- Date: 31 July 2023 - 8 August 2023
- Location: Haryana, India: • Nuh • Gurugram
- Caused by: Monu Manesar would be attending Hindu religious procession organised by VHP and Bajrang Dal. He was absent there.; Crackdown on cybercrime by Nuh authorities.;
- Methods: Rioting, shootings, arson, stone pelting, physical assault with sticks.

Casualties
- Deaths: 7
- Injuries: 200+
- Arrested: 116

= 2023 Haryana riots =

Communal violence in Haryana, India

The 2023 Haryana riots, commonly referred to as the Nuh violence, were a series of clashes in northern India that originated in the district of Nuh and spread to nearby regions within Haryana. On 31 July 2023, communal violence erupted in Nuh, Haryana, between Muslims and Hindus during an annual Brajmandal Yatra pilgrimage organised by the Vishva Hindu Parishad (VHP). By that evening, related incidents of communal violence were reported from Gurugram and Sohna. As of 3 August 2023, the situation had resulted in at least seven fatalities and over 200 reported injuries.

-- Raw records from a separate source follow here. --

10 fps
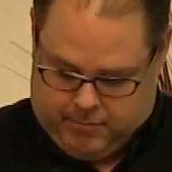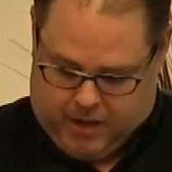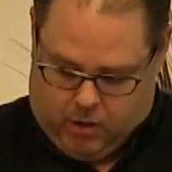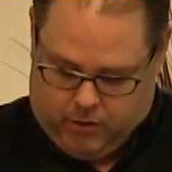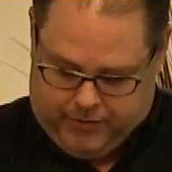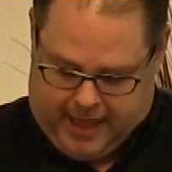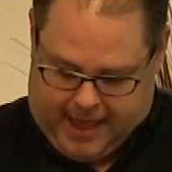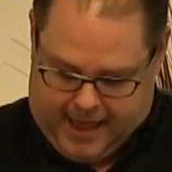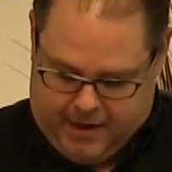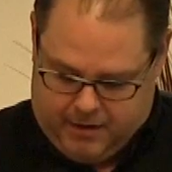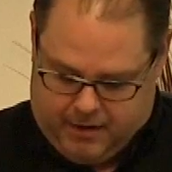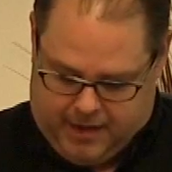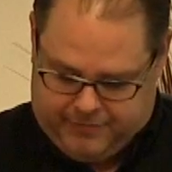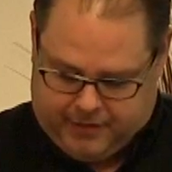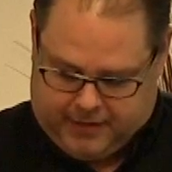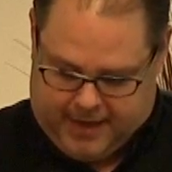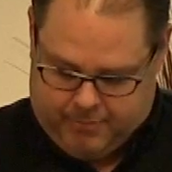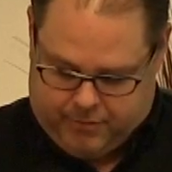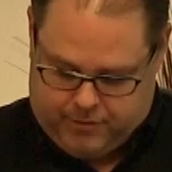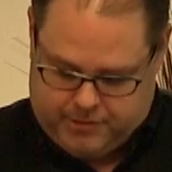Behold, the hire of the
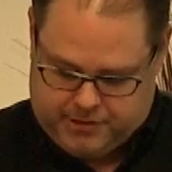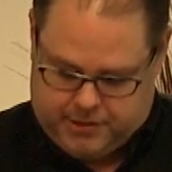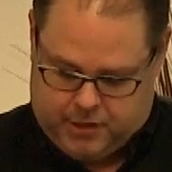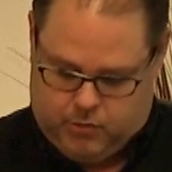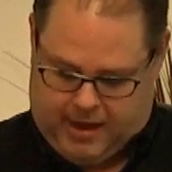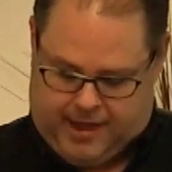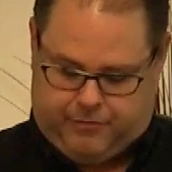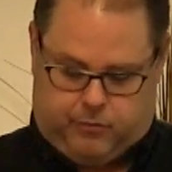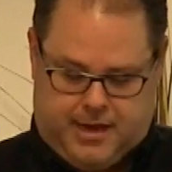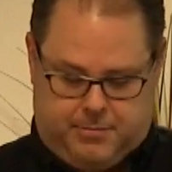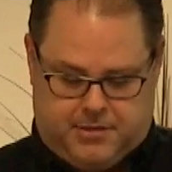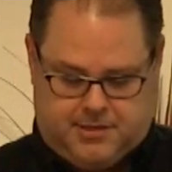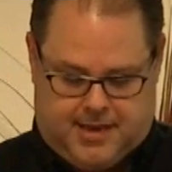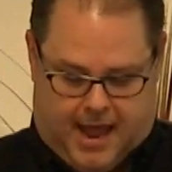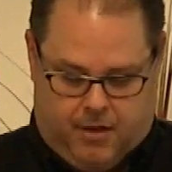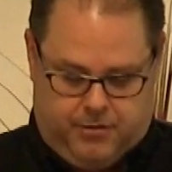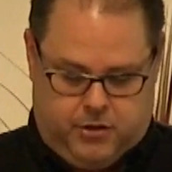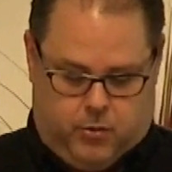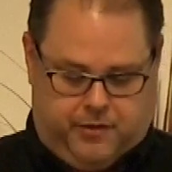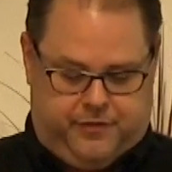laborers who have reaped down
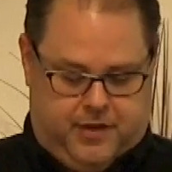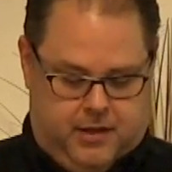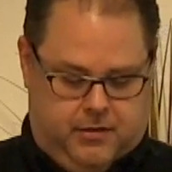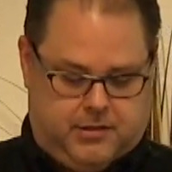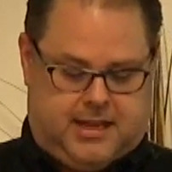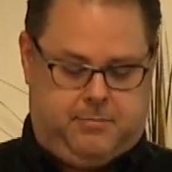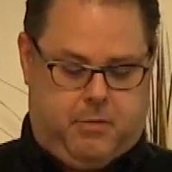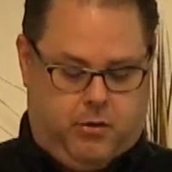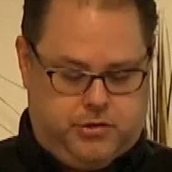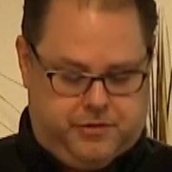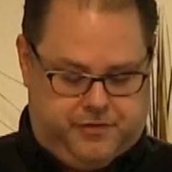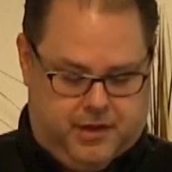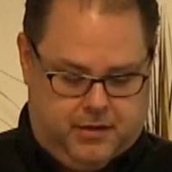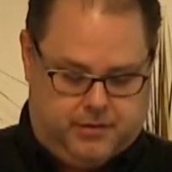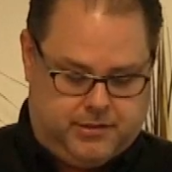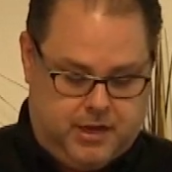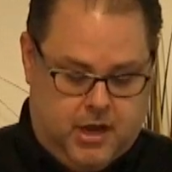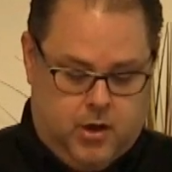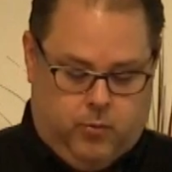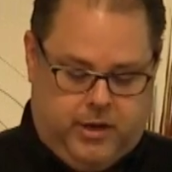your fields, like mowed your fields,
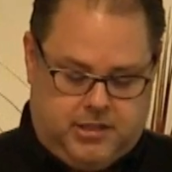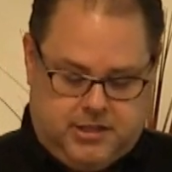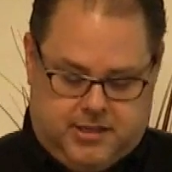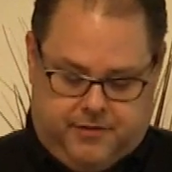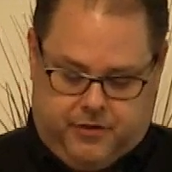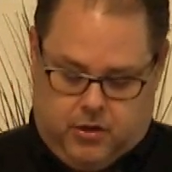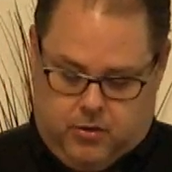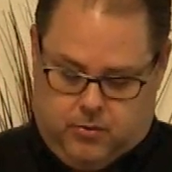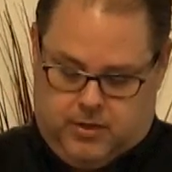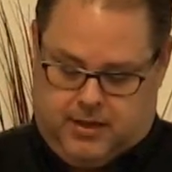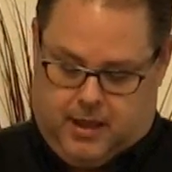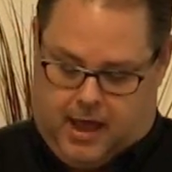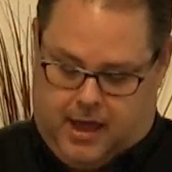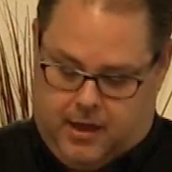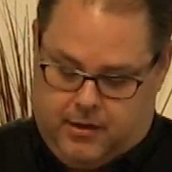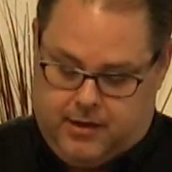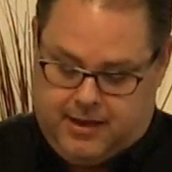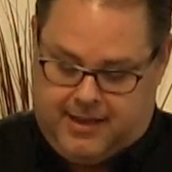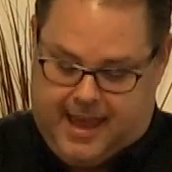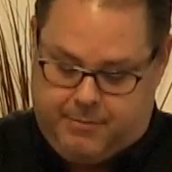which is of you uh,
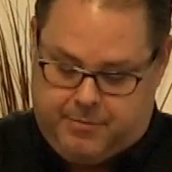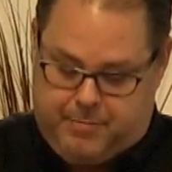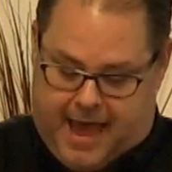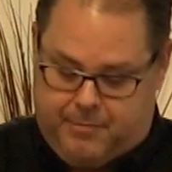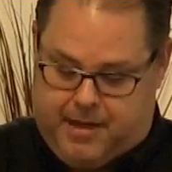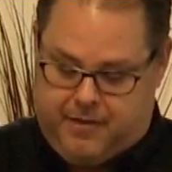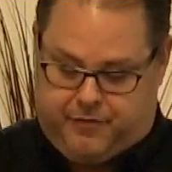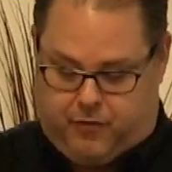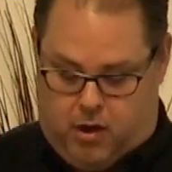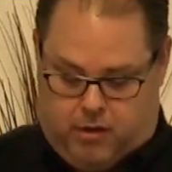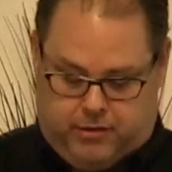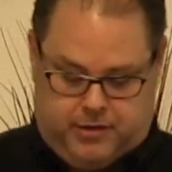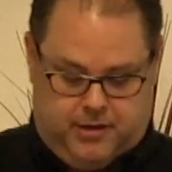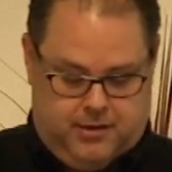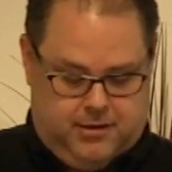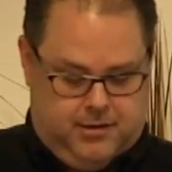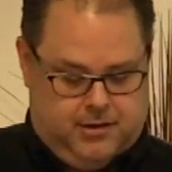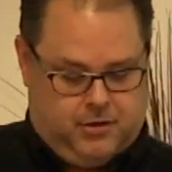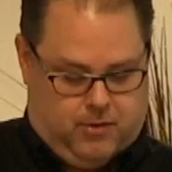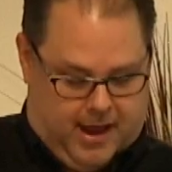kept back by fraud,
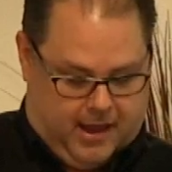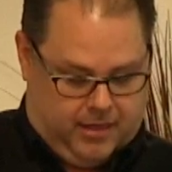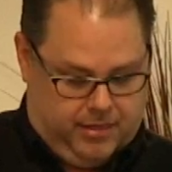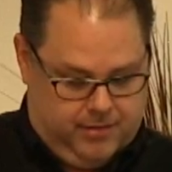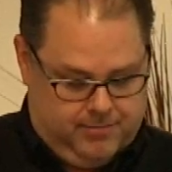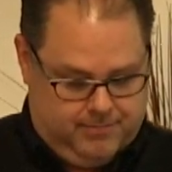crieth.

On 20 July 2023, Bajrang Dal activist and cow vigilante Monu Manesar posted a video announcing that he would participate in the Yatra, which quickly went viral. The Muslim community of Nuh was outraged, as Manesar is wanted as a suspect in the February 2023 lynching of two Muslim men. Upon hearing that Manesar would be in the procession, young men from the local Muslim community organized, meeting from 21 July to 23 July to make plans for an attack. Manesar did not ultimately attend at the request of the organizers due to security concerns. Local police believed that Manesar's absence would keep the crowd calm enough for law enforcement to prevent violence.

Violence broke out on 31 July during the annual Brajmandal Yatra pilgrimage through the Muslim-majority district of Nuh. Rioters executed an attack on the procession, pelting it with stones, bottles, and molotov cocktails. This triggered retaliatory actions from the Hindu procession participants. The Hindus taking part in the procession were forced to flee to a nearby temple, which was then besieged by rioters armed with guns, who fired upon the temple. The police believe the attack on the procession was premeditated and well-organized.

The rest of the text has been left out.